**Exercise prompt:** Exactly the lines from the one with "[11:17.94-11:18.77]" through the final line of the entries, and nothing else, should appear in the answer; no pictures go in it.

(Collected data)
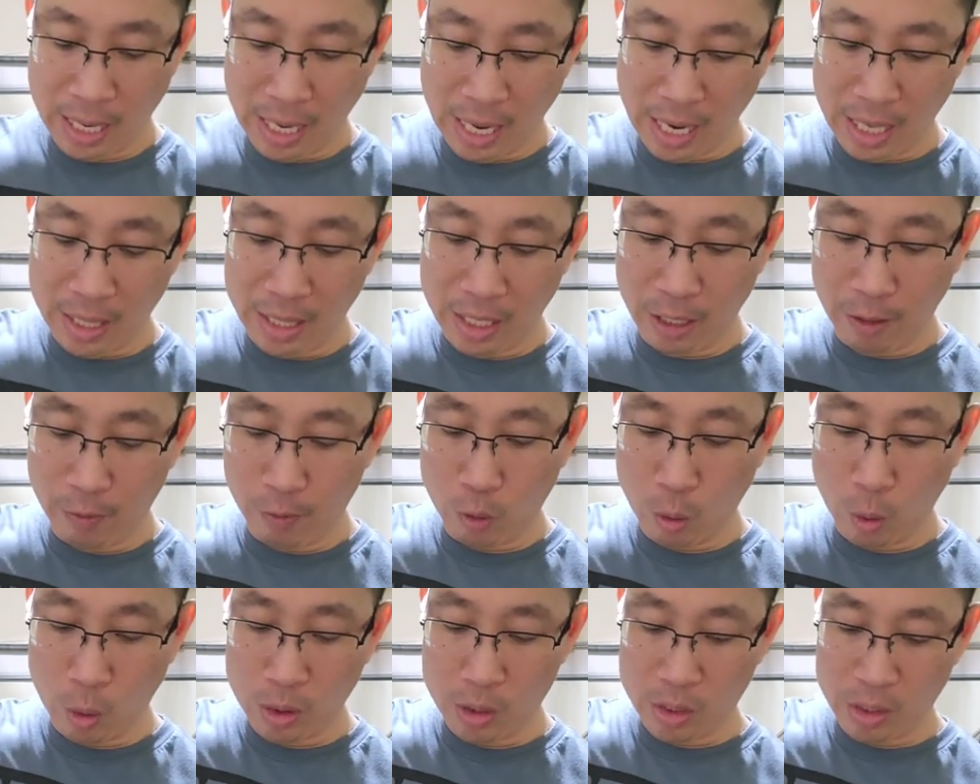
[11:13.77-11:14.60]
And then of
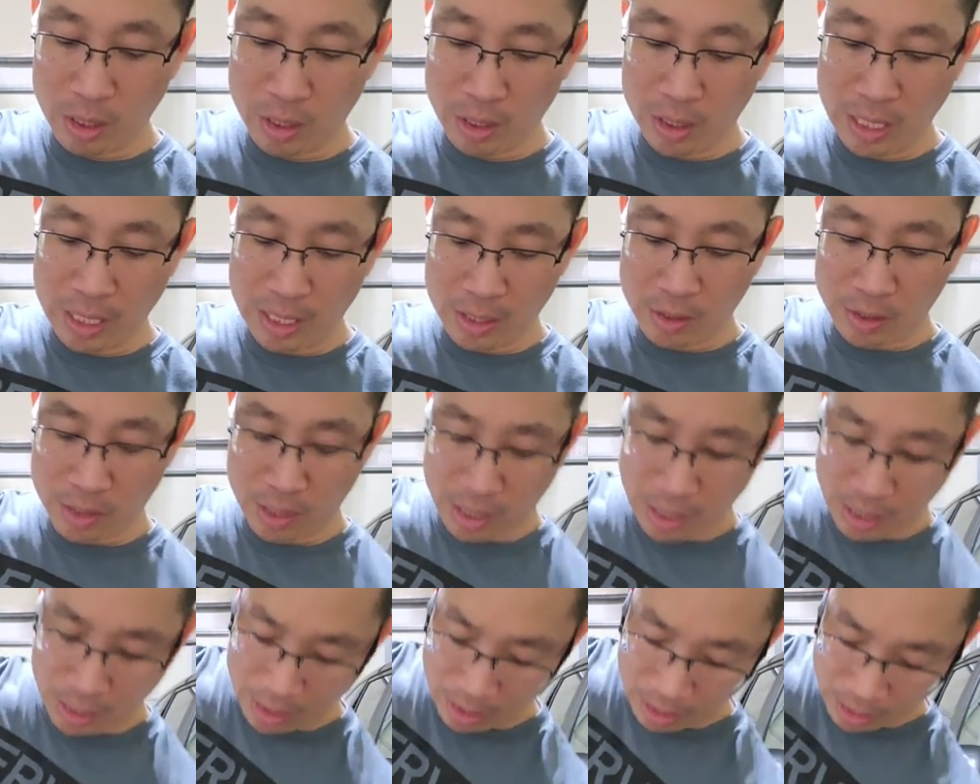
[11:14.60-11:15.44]
course the
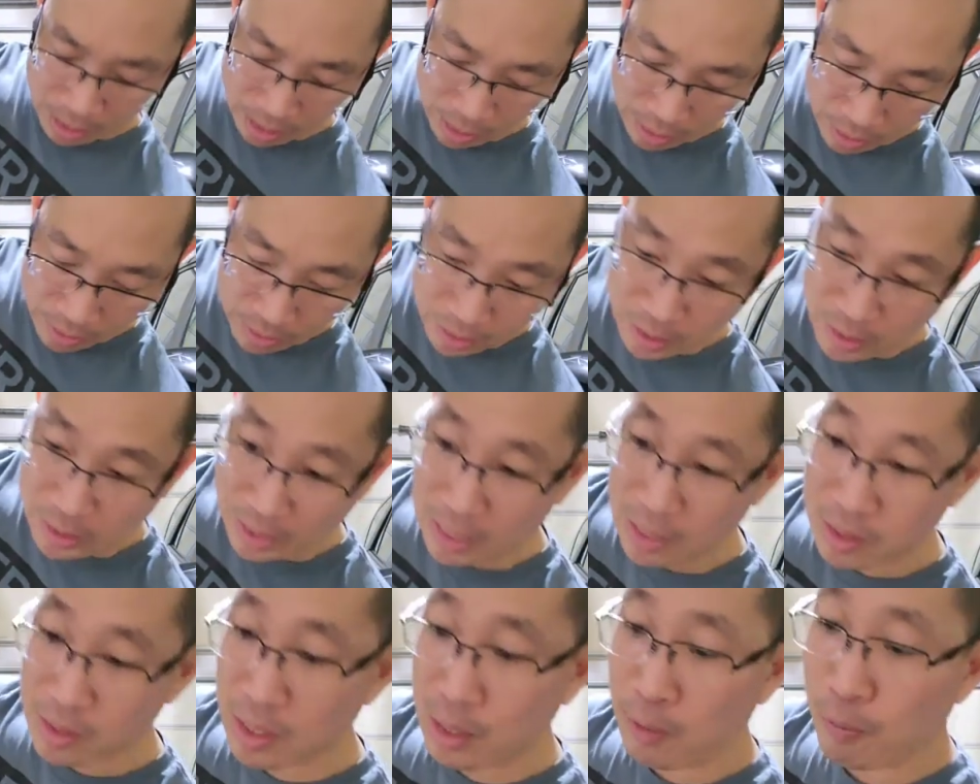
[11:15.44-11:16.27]

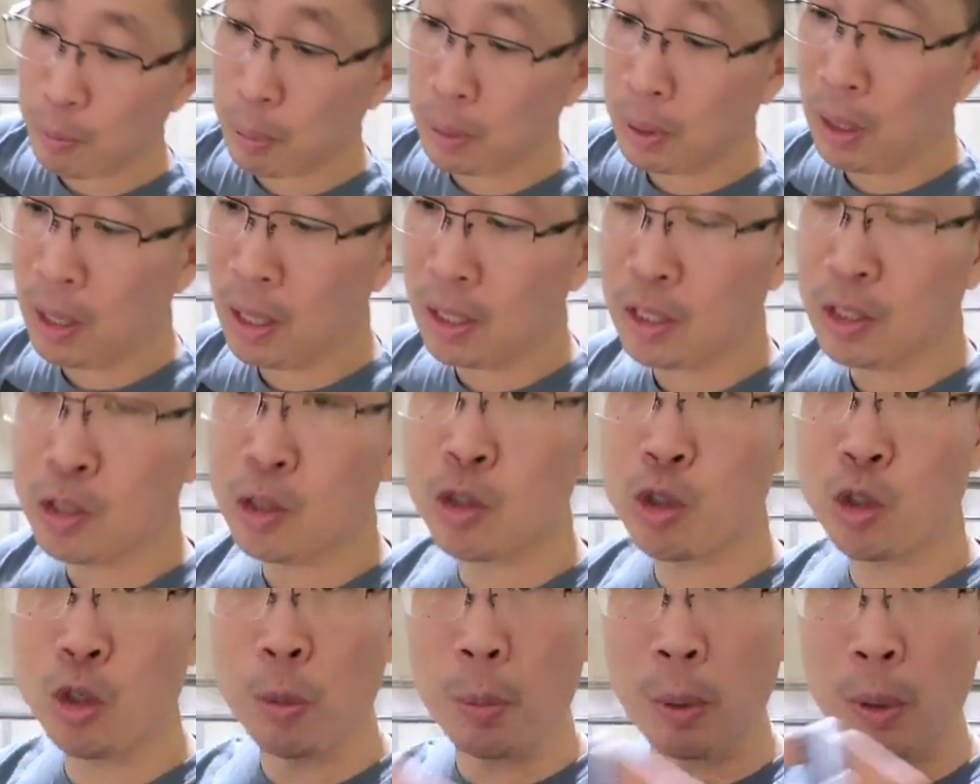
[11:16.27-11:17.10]
DC plug is
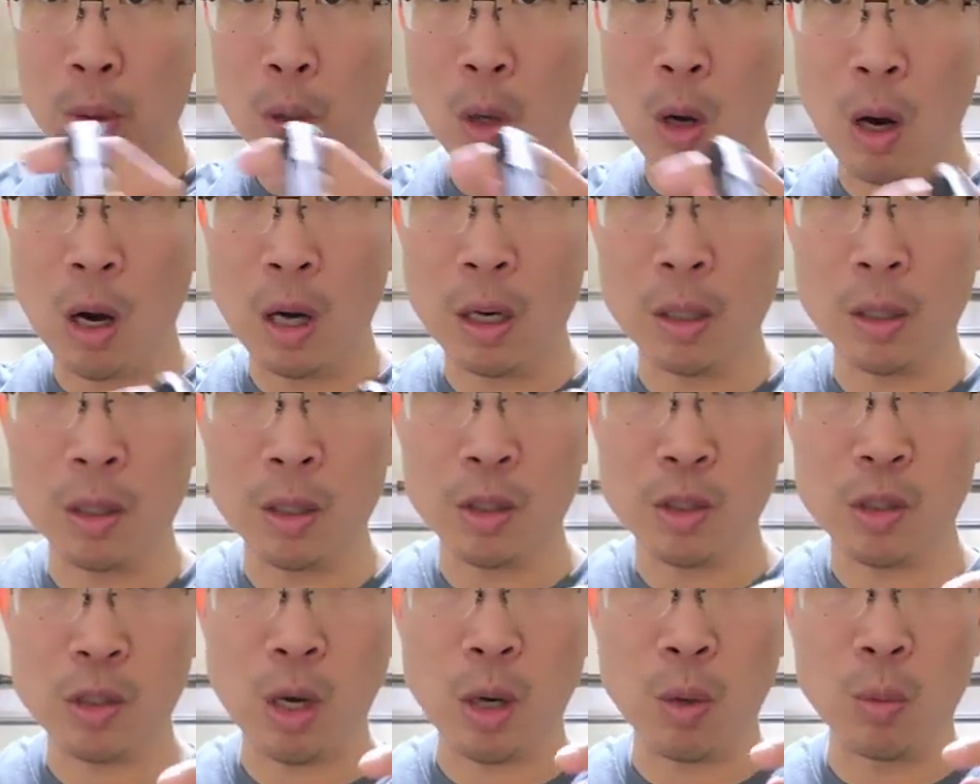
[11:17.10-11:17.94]
super long,
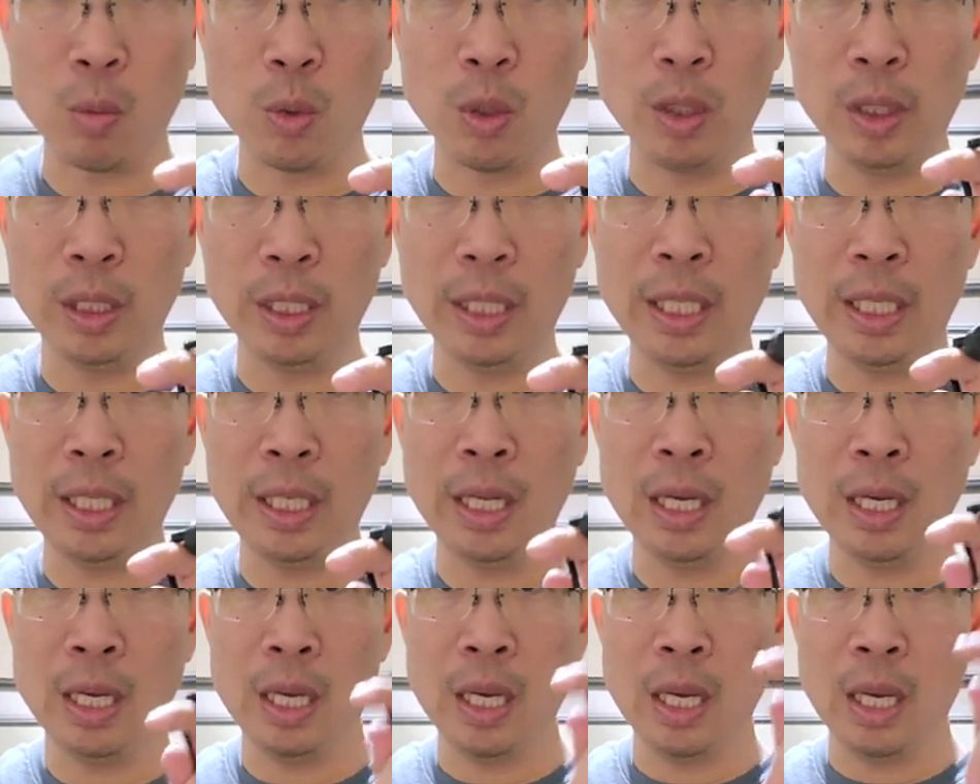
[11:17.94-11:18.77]
so I really
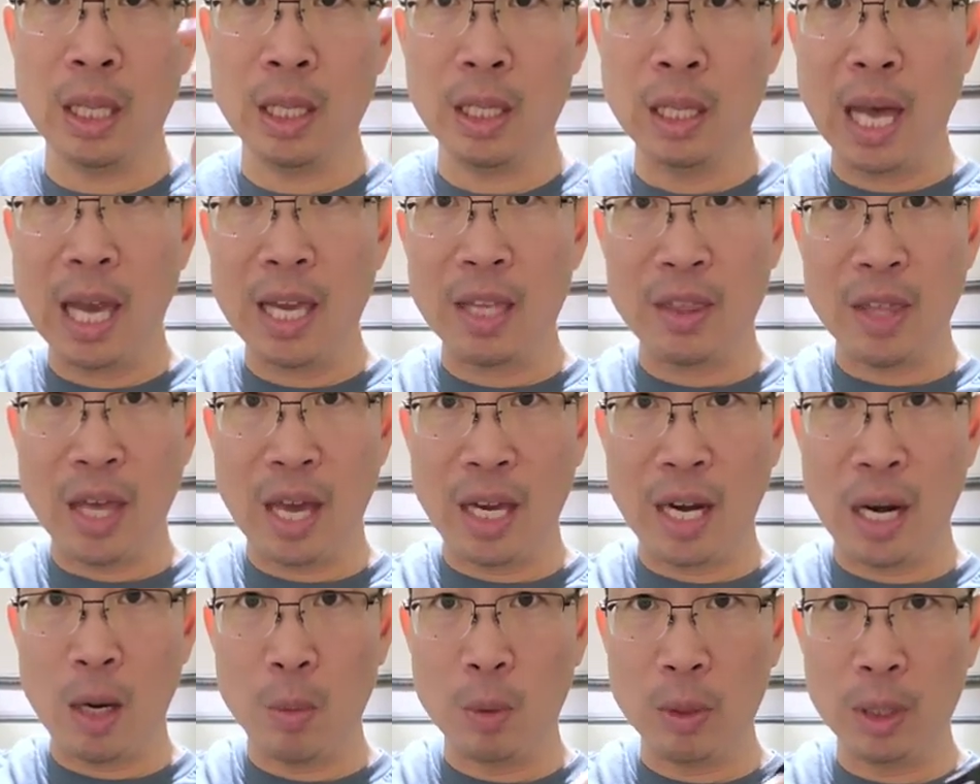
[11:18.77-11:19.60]
like that.
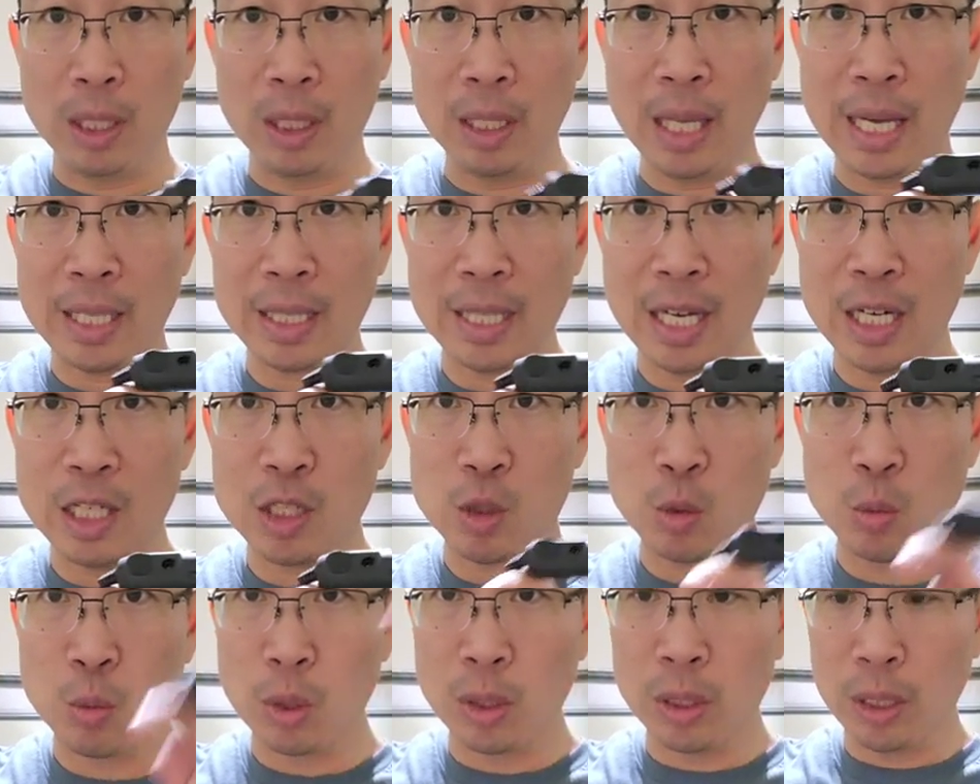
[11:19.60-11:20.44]
I really like that it's
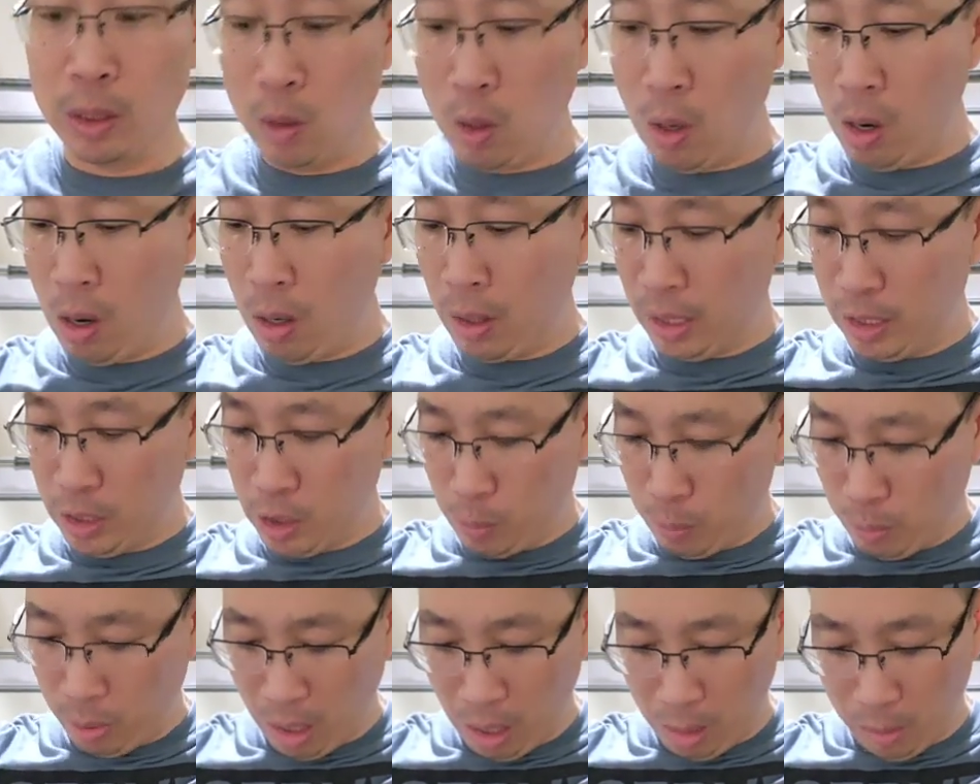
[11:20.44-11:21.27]
really long. It's
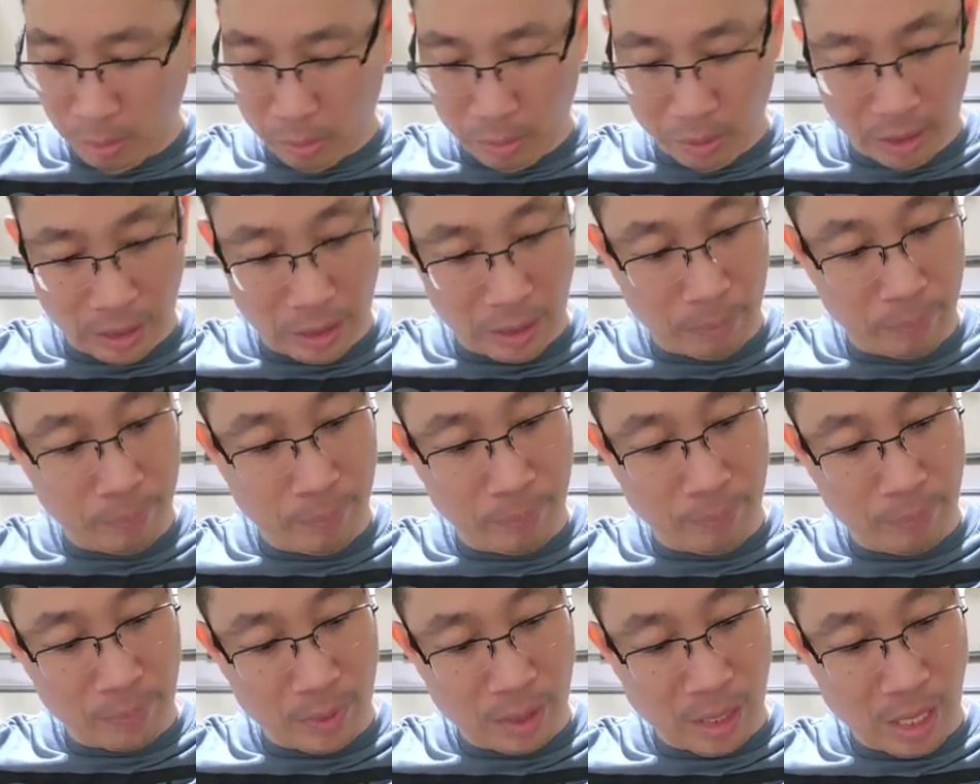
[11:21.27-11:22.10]
probably,
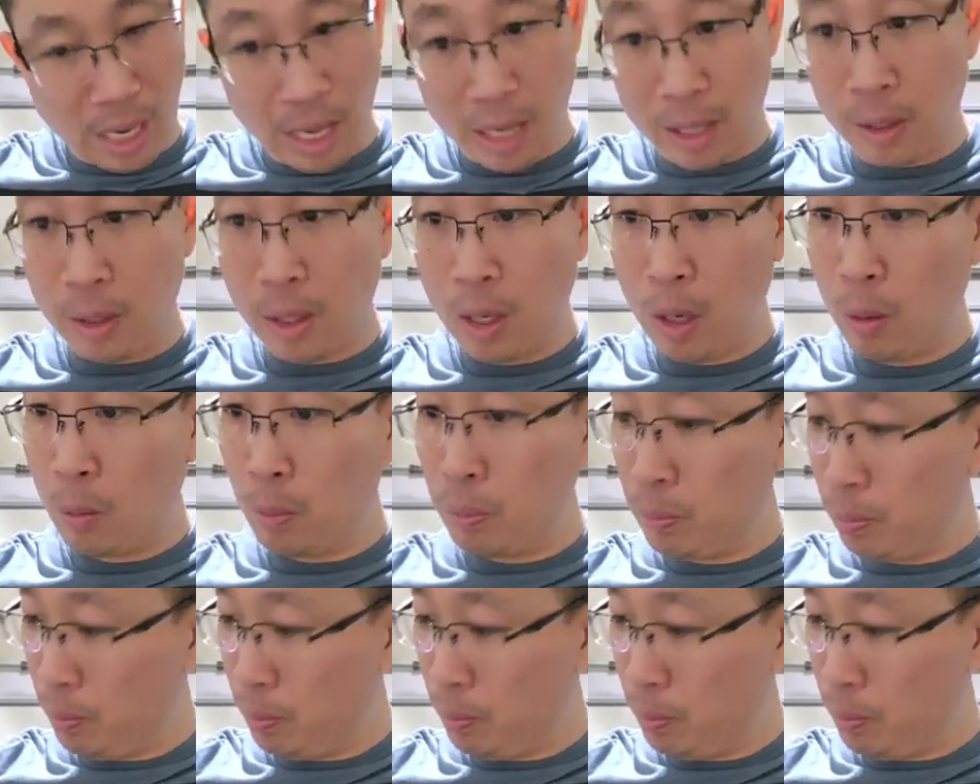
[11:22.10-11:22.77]
I don't know,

**Result below:**
[11:17.94-11:18.77]
so I really
[11:18.77-11:19.60]
like that.
[11:19.60-11:20.44]
I really like that it's
[11:20.44-11:21.27]
really long. It's
[11:21.27-11:22.10]
probably,
[11:22.10-11:22.77]
I don't know,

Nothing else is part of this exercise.